From: Can Guo <cang@codeaurora.org>
To: Adrian Hunter <adrian.hunter@intel.com>
Cc: asutoshd@codeaurora.org, nguyenb@codeaurora.org,
hongwus@codeaurora.org, ziqichen@codeaurora.org,
linux-scsi@vger.kernel.org, kernel-team@android.com,
Alim Akhtar <alim.akhtar@samsung.com>,
Avri Altman <avri.altman@wdc.com>,
"James E.J. Bottomley" <jejb@linux.ibm.com>,
"Martin K. Petersen" <martin.petersen@oracle.com>,
Stanley Chu <stanley.chu@mediatek.com>,
Bean Huo <beanhuo@micron.com>, Jaegeuk Kim <jaegeuk@kernel.org>,
open list <linux-kernel@vger.kernel.org>
Subject: Re: [PATCH v3 5/9] scsi: ufs: Simplify error handling preparation
Date: Fri, 11 Jun 2021 11:01:12 +0800 [thread overview]
Message-ID: <f0ae504bccc428fa674a183608174bdd@codeaurora.org> (raw)

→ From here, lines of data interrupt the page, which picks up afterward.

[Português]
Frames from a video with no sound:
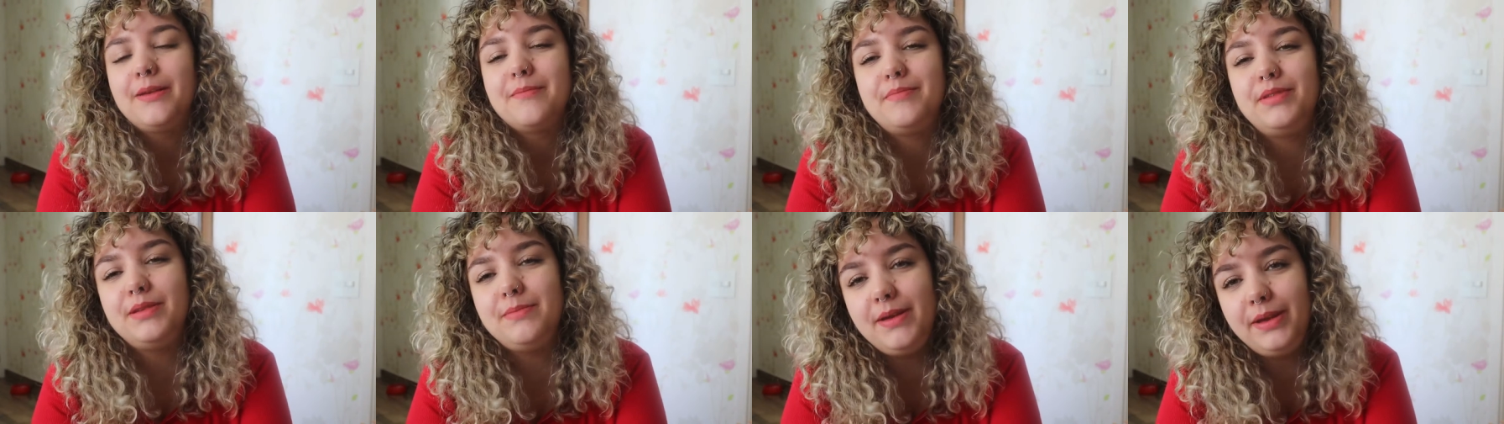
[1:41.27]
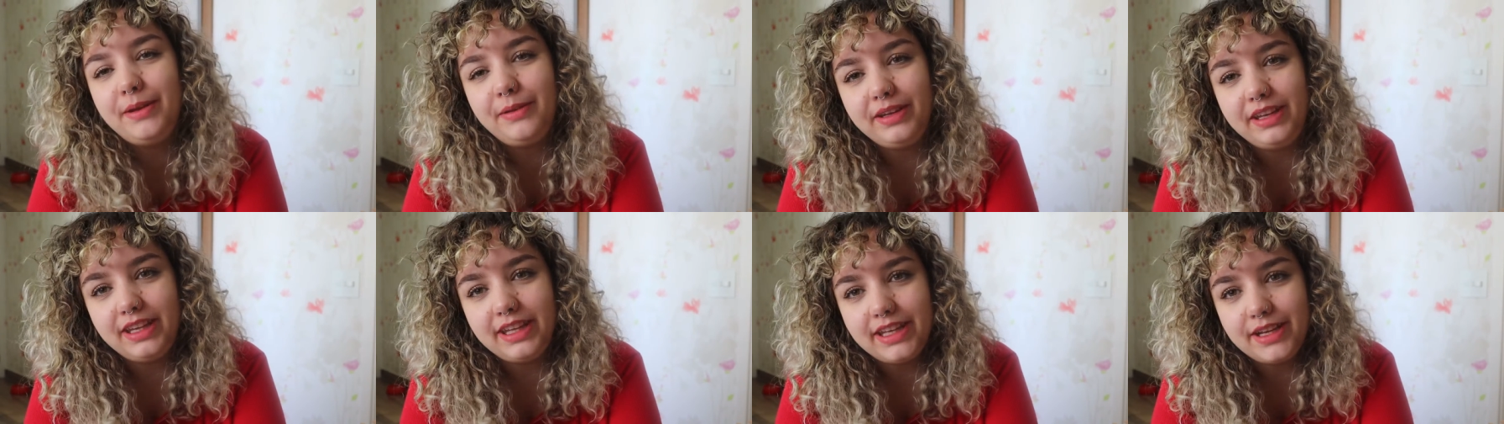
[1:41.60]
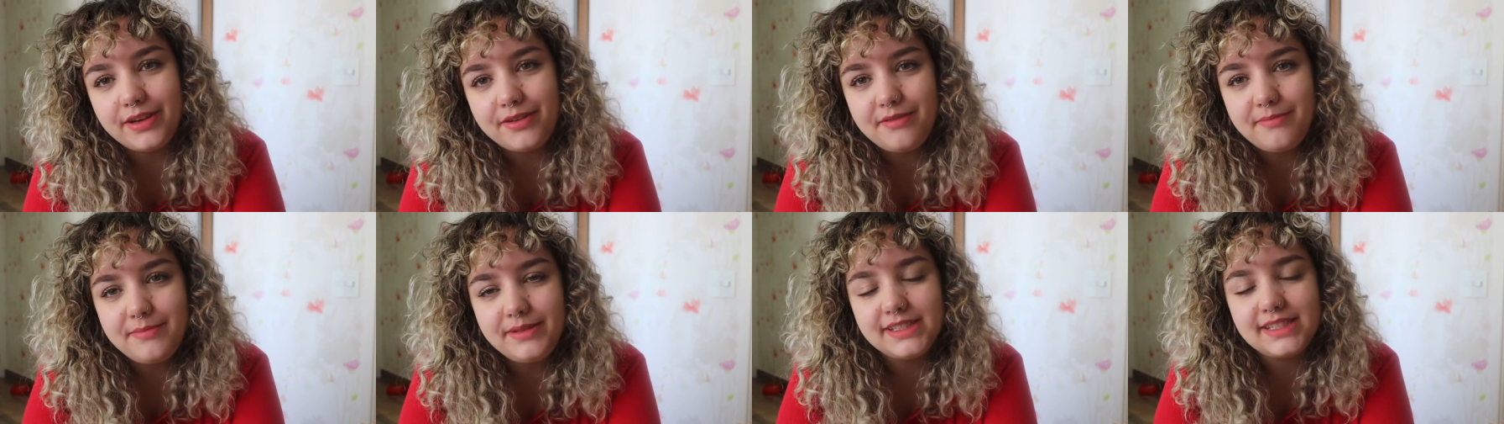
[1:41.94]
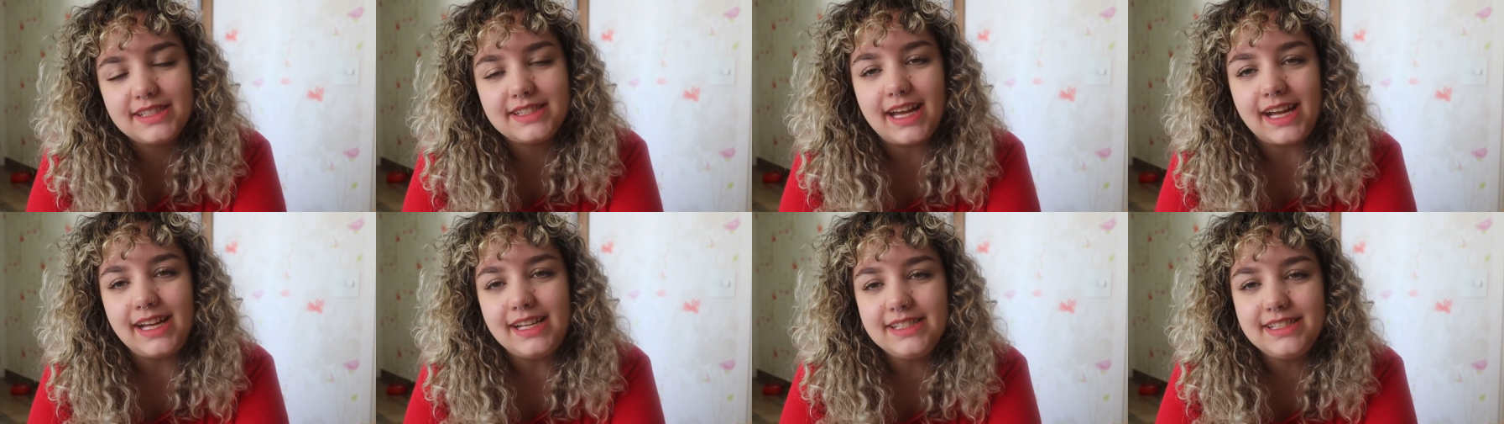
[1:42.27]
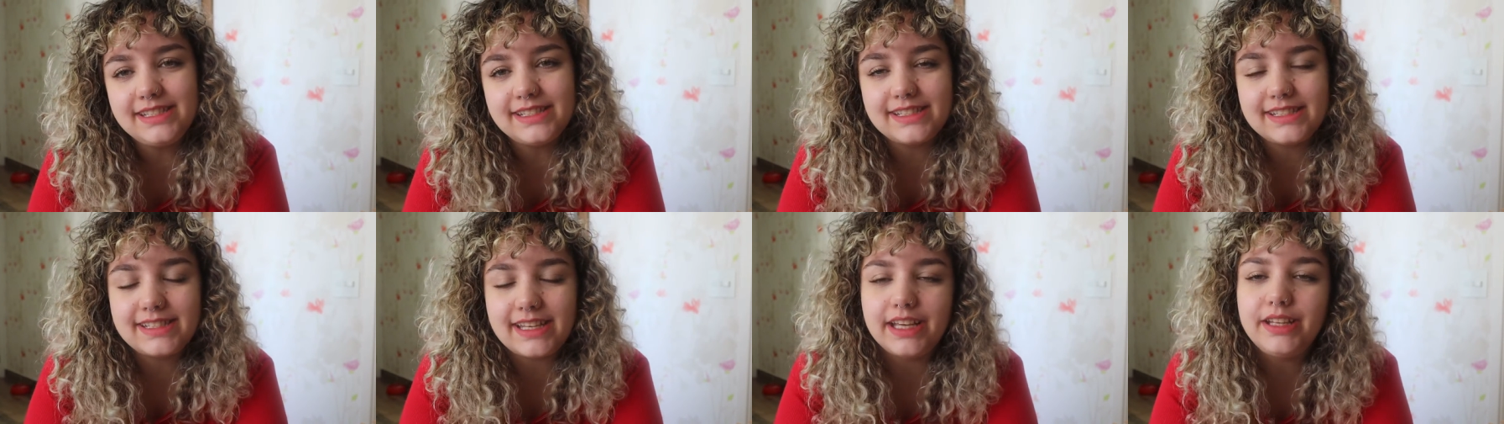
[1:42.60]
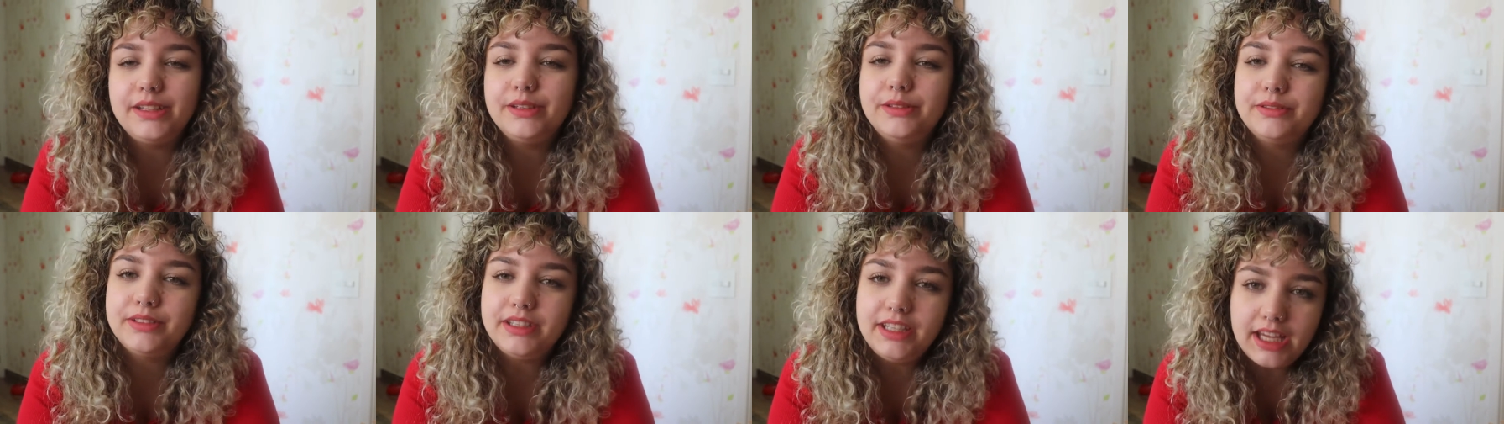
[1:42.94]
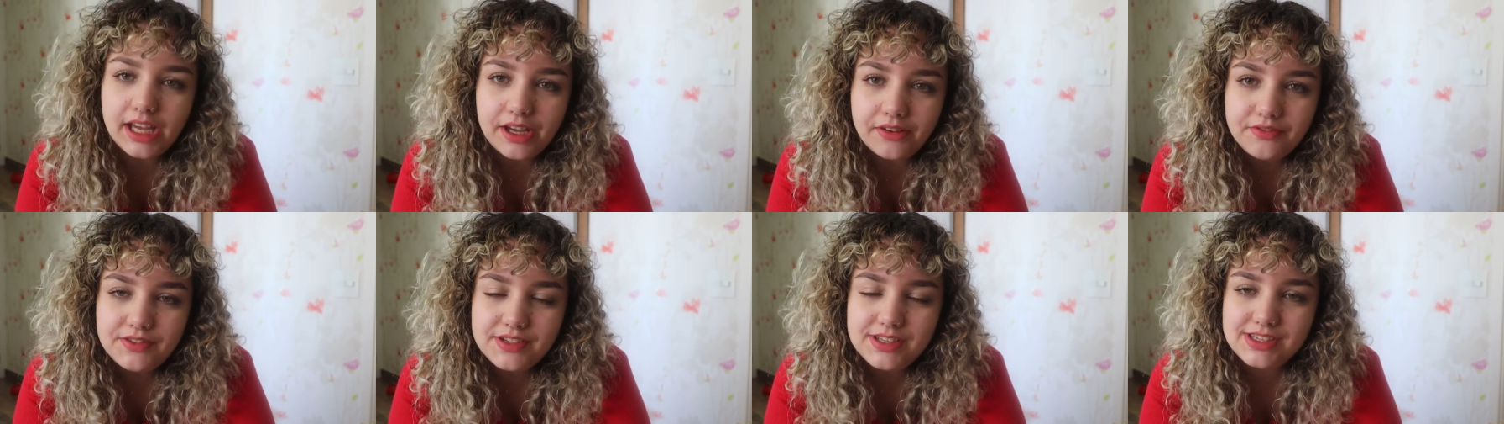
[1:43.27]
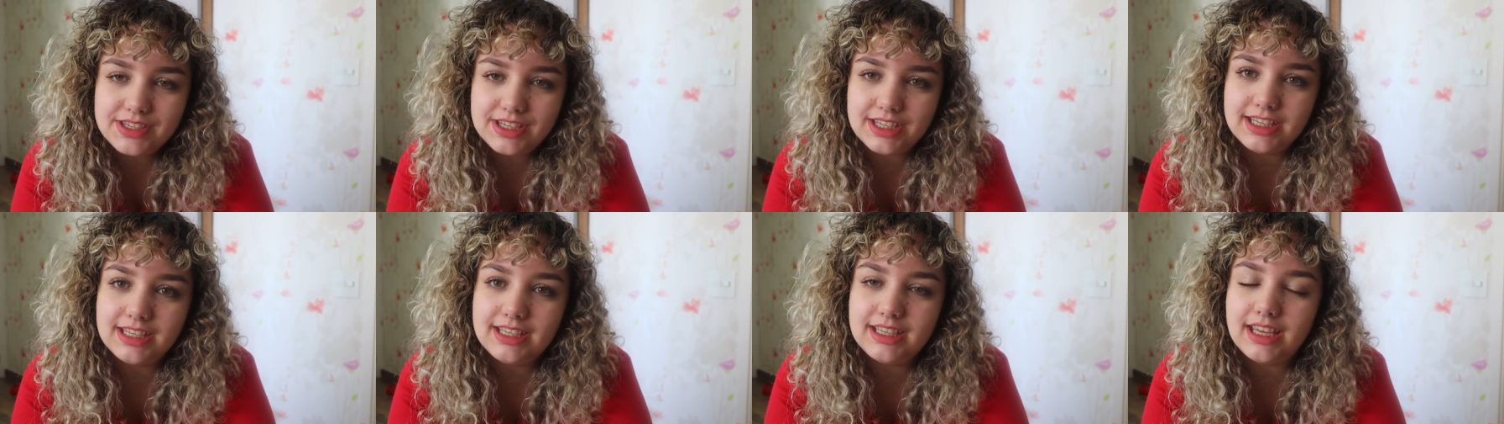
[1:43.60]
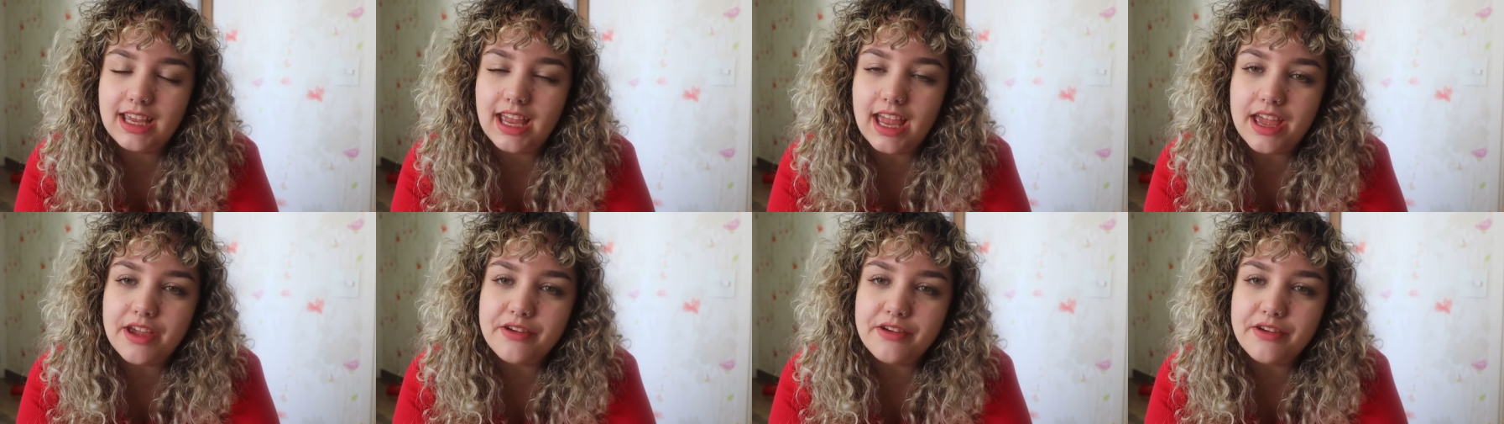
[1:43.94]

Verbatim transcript: Primeiro, queria começar dizendo que a Wittig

In-Reply-To: <6abb81f6-4dd2-082e-9440-4b549f105788@intel.com>
Hi Adrian,
On 2021-06-10 20:30, Adrian Hunter wrote:
> On 10/06/21 7:43 am, Can Guo wrote:
>> Commit cb7e6f05fce67c965194ac04467e1ba7bc70b069 ("scsi: ufs: core:
>> Enable
>> power management for wlun") moves UFS operations out of
>> ufshcd_resume(), so
>> in error handling preparation, if ufshcd hba has failed to resume,
>> there is
>> no point to re-enable IRQ/clk/pwr.
>
> I am not sure how cb7e6f05fce67c965194ac04467e1ba7bc70b069 made things
> any
> different,
Previously, without commit cb7e6f05fce67c965194ac04467e1ba7bc70b069,
ufshcd_resume()
may turn off pwr and clk due to UFS error, e.g., link transition failure
and SSU
error/abort (and these UFS error would invoke error handling). When
error handling
kicks start, it should re-enable the pwr and clk before proceeding. Now,
commit
cb7e6f05fce67c965194ac04467e1ba7bc70b069 makes ufshcd_resume() purely
control pwr and
clk, meaning if ufshcd_resume() fails, there is nothing we can do about
it - pwr or
clk enabling must have failed, and it is not because of UFS error. This
is why I am
removing the re-enabling pwr/clk in error handling prepare.
> but what I really wonder is why we don't just do recovery
> directly in __ufshcd_wl_suspend() and __ufshcd_wl_resume() and strip
> all
> the PM complexity out of ufshcd_err_handling()?
>
This is a good question and I've been strugled with this idea ever since
I
started to fix error handling.
Just so you know, there are runtime and system suspend/resume. And error
handling has the same nature of user access - it is unpredictable,
meaning it
can be invoked at any time (from IRQ handler), even when there is no
ongoing
cmd/data transactions (like auto hibern8 failure and UIC errors, such as
DME
error and some errors in data link layer) [1], unless you disable UFS
IRQ.
For runtime suspend/resume, it is fine, since we call
pm_runtime_get/put_sync() in
error handling - error handling won't run into parallel with runtime
suspend/resume.
For system suspend/resume, since error handling has the same nature like
user
access, so we are using host_sem to avoid concurrency of error handling
and
system suspend/resume.
Back to your question - can we just do recovery directly in
__ufshcd_wl_suspend()
and __ufshcd_wl_resume()? Yes, we can.
However, the reasons why I choose not to do it that way are (althrough
error
handler prepare has became much more simple after apply this change)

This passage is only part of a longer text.